Sommers escaped from the heated room with its noise and jostling men. He realized vaguely that he had made himself responsible for a thousand dollars—foolishly, he thought now. He had done it on the spur of the moment, with the idea that he would save Webber from a total loss, and thereby save Miss M'Gann. He felt partly responsible, too; for if he had not lingered at St. Isidore's yesterday, he could have delivered the order before the reaction had set in. He wondered, however, at his ready promise to find the thousand dollars for the extra margin. As he had told Miss Hitchcock, he had not a friend in the world to whom he could apply for help. Even the last duties to Alves he must perform alone, and to those he turned himself now.

As he passed the Athenian Building, he remembered Dr. Leonard and went up to his office. The old dentist was the one friend in Chicago whom Alves would want near her to-morrow. Dr. Leonard came frowning out of his office, and without asking Sommers to sit down listened to what he had to say.

"Yes," he replied, without unwrinkling his old face, "I saw it in the papers. I'll come, of course I'll come. I set an awful store by Alves, poor girl! There weren't nothing right for her in this world. Maybe there will be in the next."

Sommers made no reply. He felt the kind old dentist's reproach.

"Young feller," the dentist exclaimed sharply as Sommers turned to go, "I mistrust you have much to answer for in that poor girl's case. Does your heart satisfy you that you have treated her right?"

Sommers bowed his head humbly before this blunt speech. In the sense that
Dr. Leonard meant, perhaps, he was not guilty, but in other ways he was not
sure. It was a difficult thing to treat any human soul justly and tenderly.
The doctor took his silence for confession.
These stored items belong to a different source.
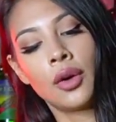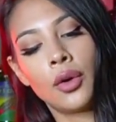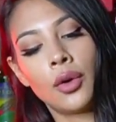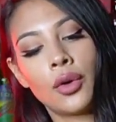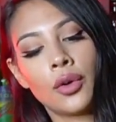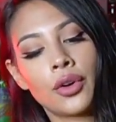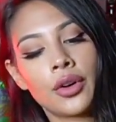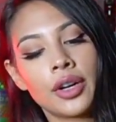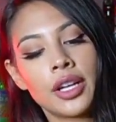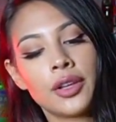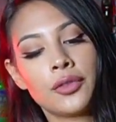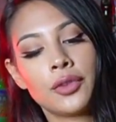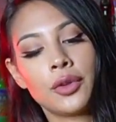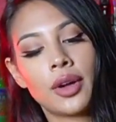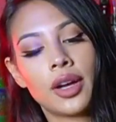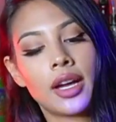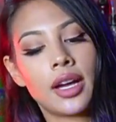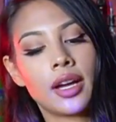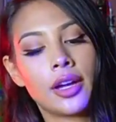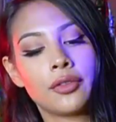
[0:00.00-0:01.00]
or if you
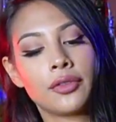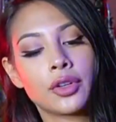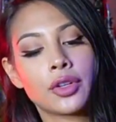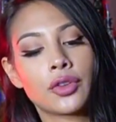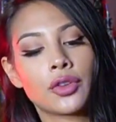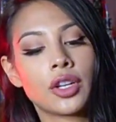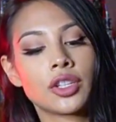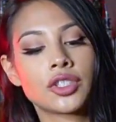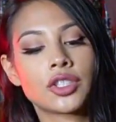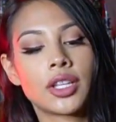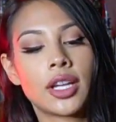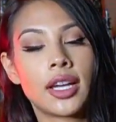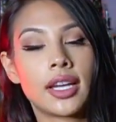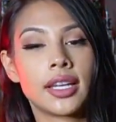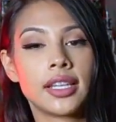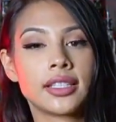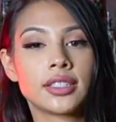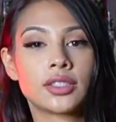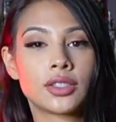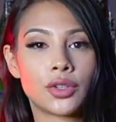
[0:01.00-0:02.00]
have crushed
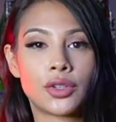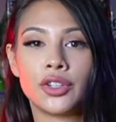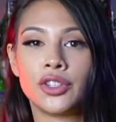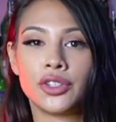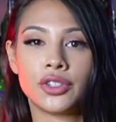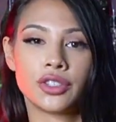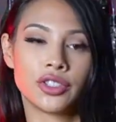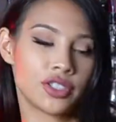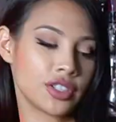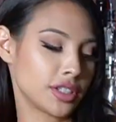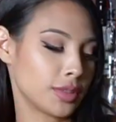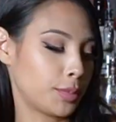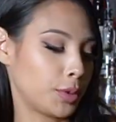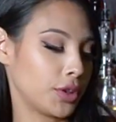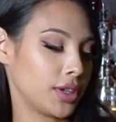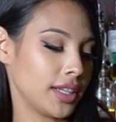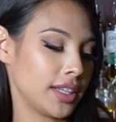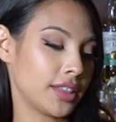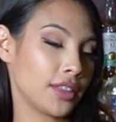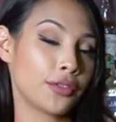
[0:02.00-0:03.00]
ice, or you can just
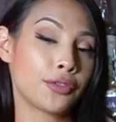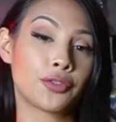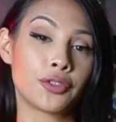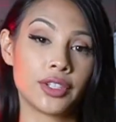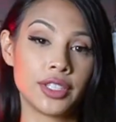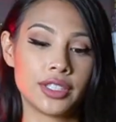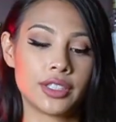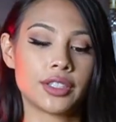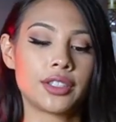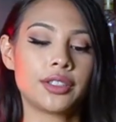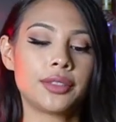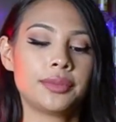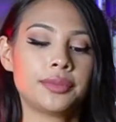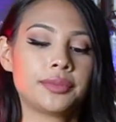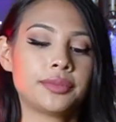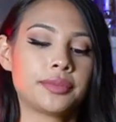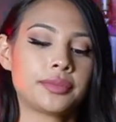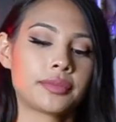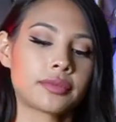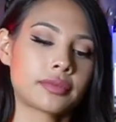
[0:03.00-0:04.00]
put it in the freezer.
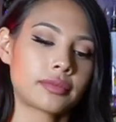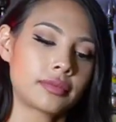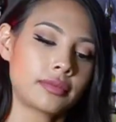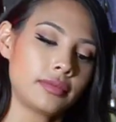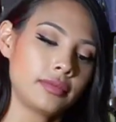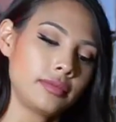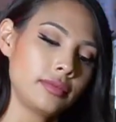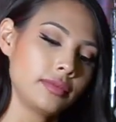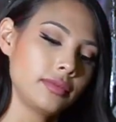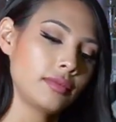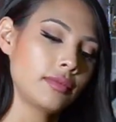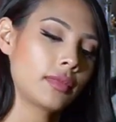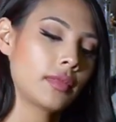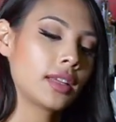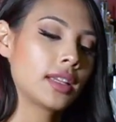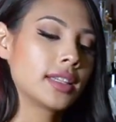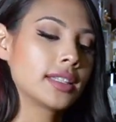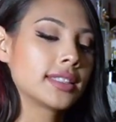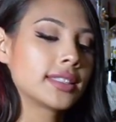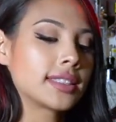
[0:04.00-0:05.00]

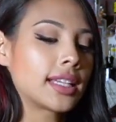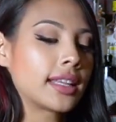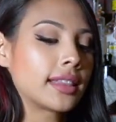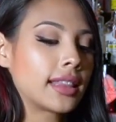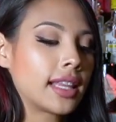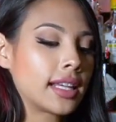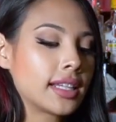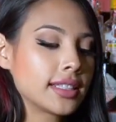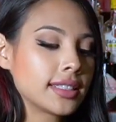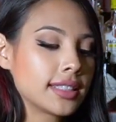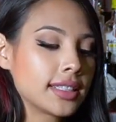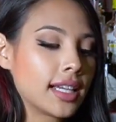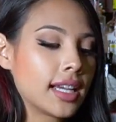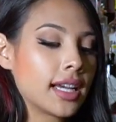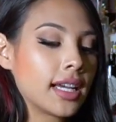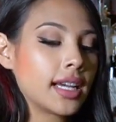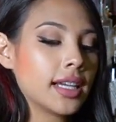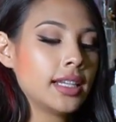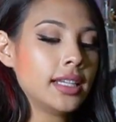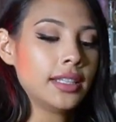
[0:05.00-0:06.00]
Set that
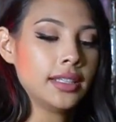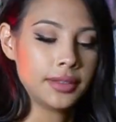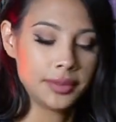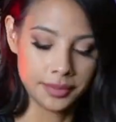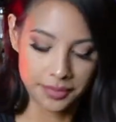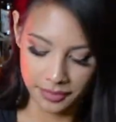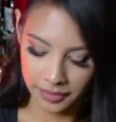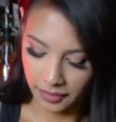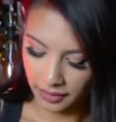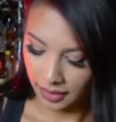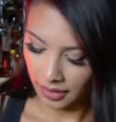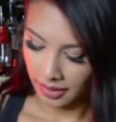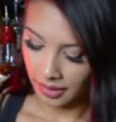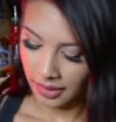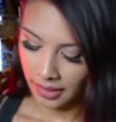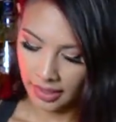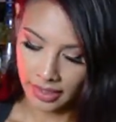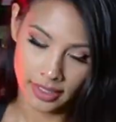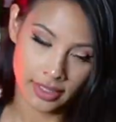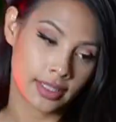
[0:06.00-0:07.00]
aside.
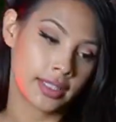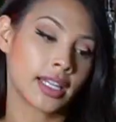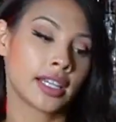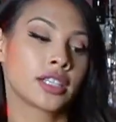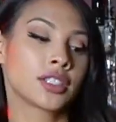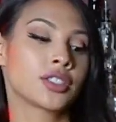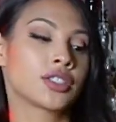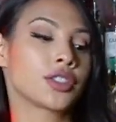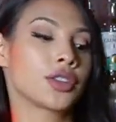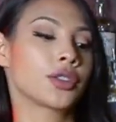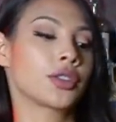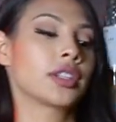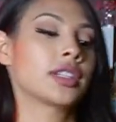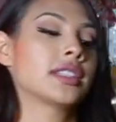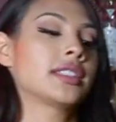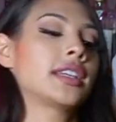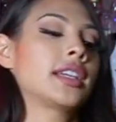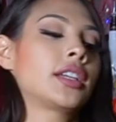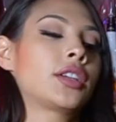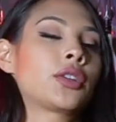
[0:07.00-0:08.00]
Next, you're going
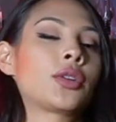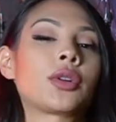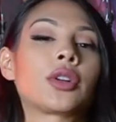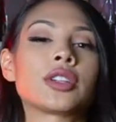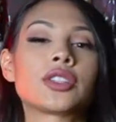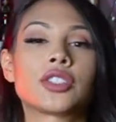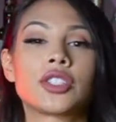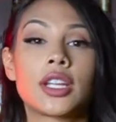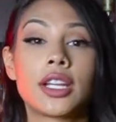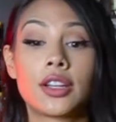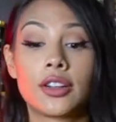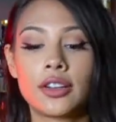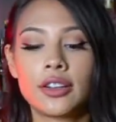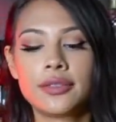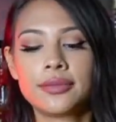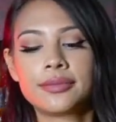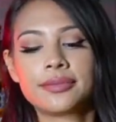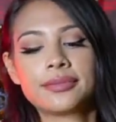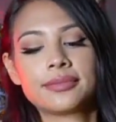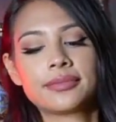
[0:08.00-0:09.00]
to take your shaker
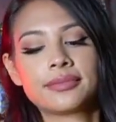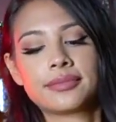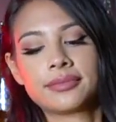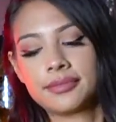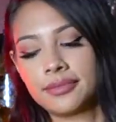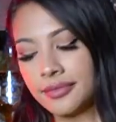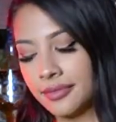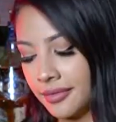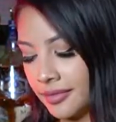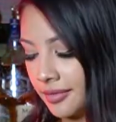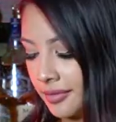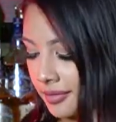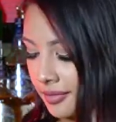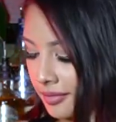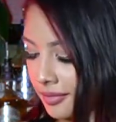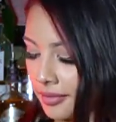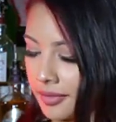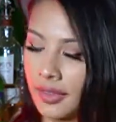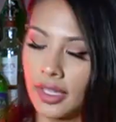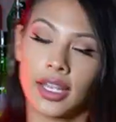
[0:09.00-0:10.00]

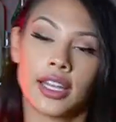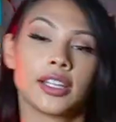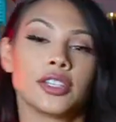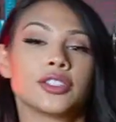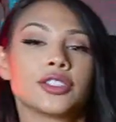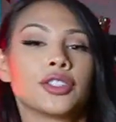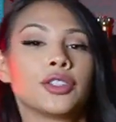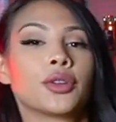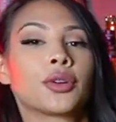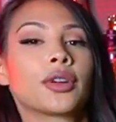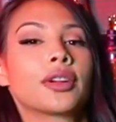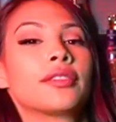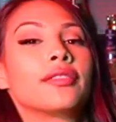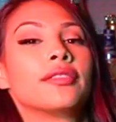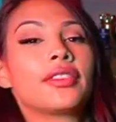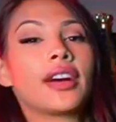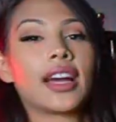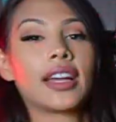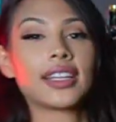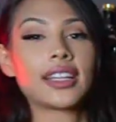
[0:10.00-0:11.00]
and your
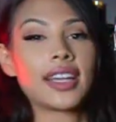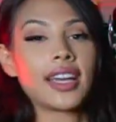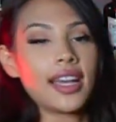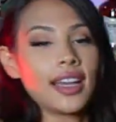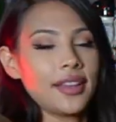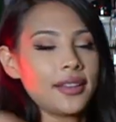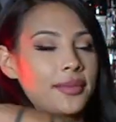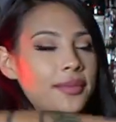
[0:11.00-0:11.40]
vodka.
"Well," he added, turning away and adjusting his spectacles that were lodged above his watery blue eyes, "I ain't no call to blame you. It's enough blame anyway to have hurt her—there wasn't a nicer woman ever born."

As Sommers left the Athenian Building, his mind reverted to the talk with the brokers. He was glad that he had undertaken to save Webber from his loss. Alves would have liked it. Miss M'Gann had been kind to her when she was learning how to teach. Probably Webber would lose the money in some other venture, but he would do what he could to save the clerk's little capital now. Where could he get the money? There was but one person on whom he could call, and overcoming his dislike of the errand he went at once to Miss Hitchcock.
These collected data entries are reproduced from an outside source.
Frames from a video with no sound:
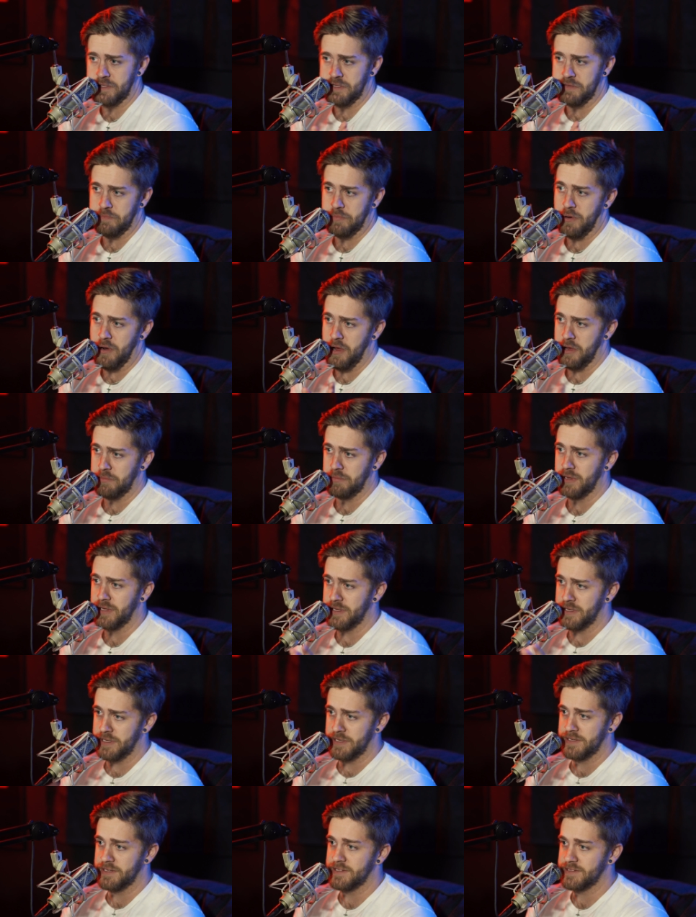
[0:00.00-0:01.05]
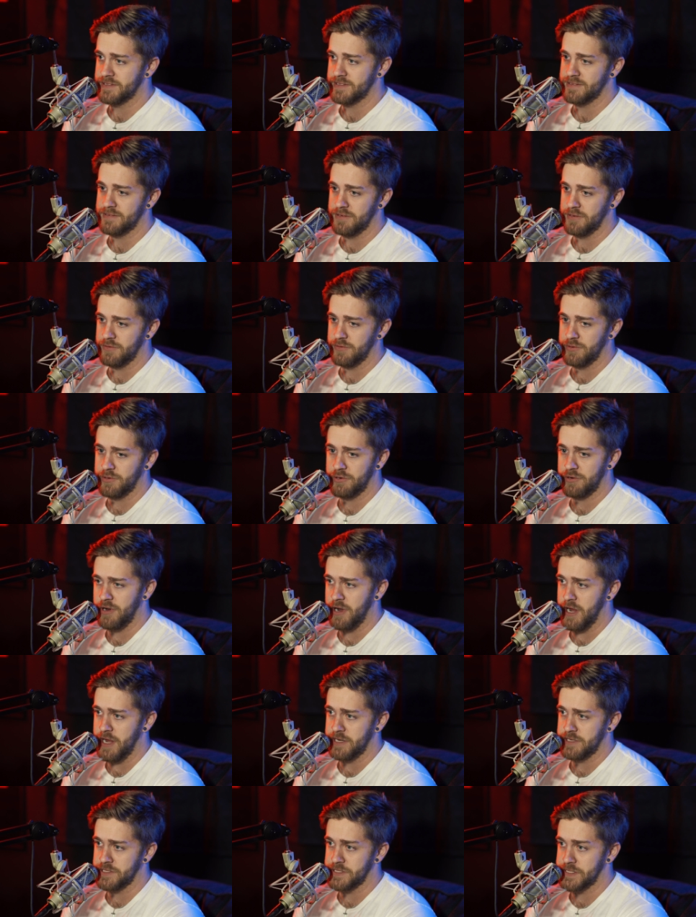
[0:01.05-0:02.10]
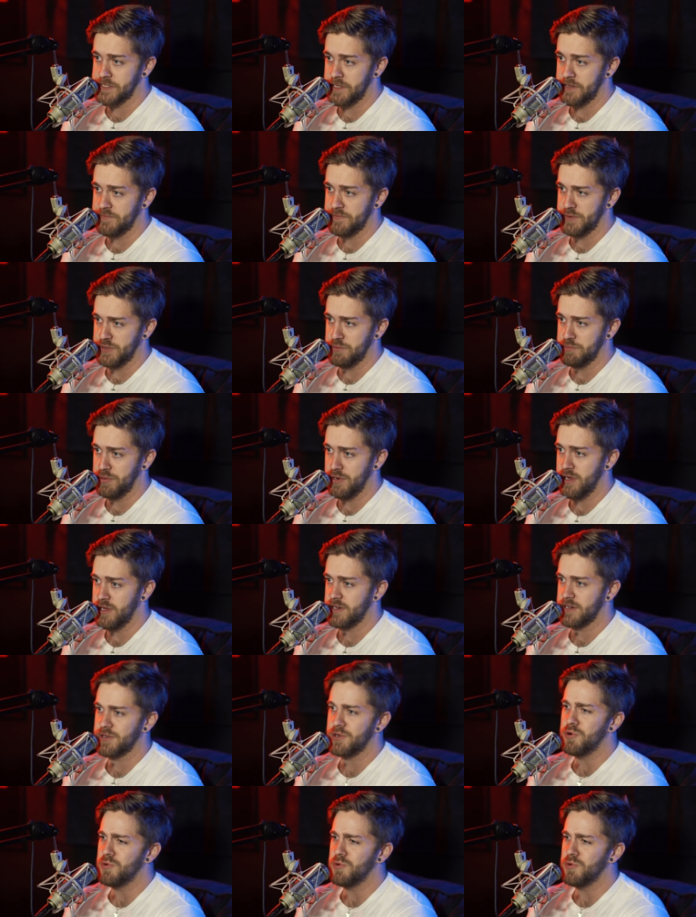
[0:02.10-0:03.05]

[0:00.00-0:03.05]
it's a prop blend. It's uh, you're hiding stuff in your product.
The house was pleasantly familiar. As he waited for Miss Hitchcock in the little library that belonged especially to her, he could detect no changes in the conglomerate furnishing of the house. He had half expected to find that it had yielded to the younger generation, but something had arrested the march of innovation. The steel engravings still hung in the hall, and the ugly staircase had not been reformed. Colonel Hitchcock came into the house, and without looking into the study went upstairs. Sommers started to intercept him in the hall, but restrained the impulse. Miss Hitchcock appeared in a few moments, advancing to greet him with a frank smile, as if it were the most natural thing to meet him there.

"I have come to ask you to do something for me," Sommers began at once, still standing, "because, as I told you, I have no one else to ask for help."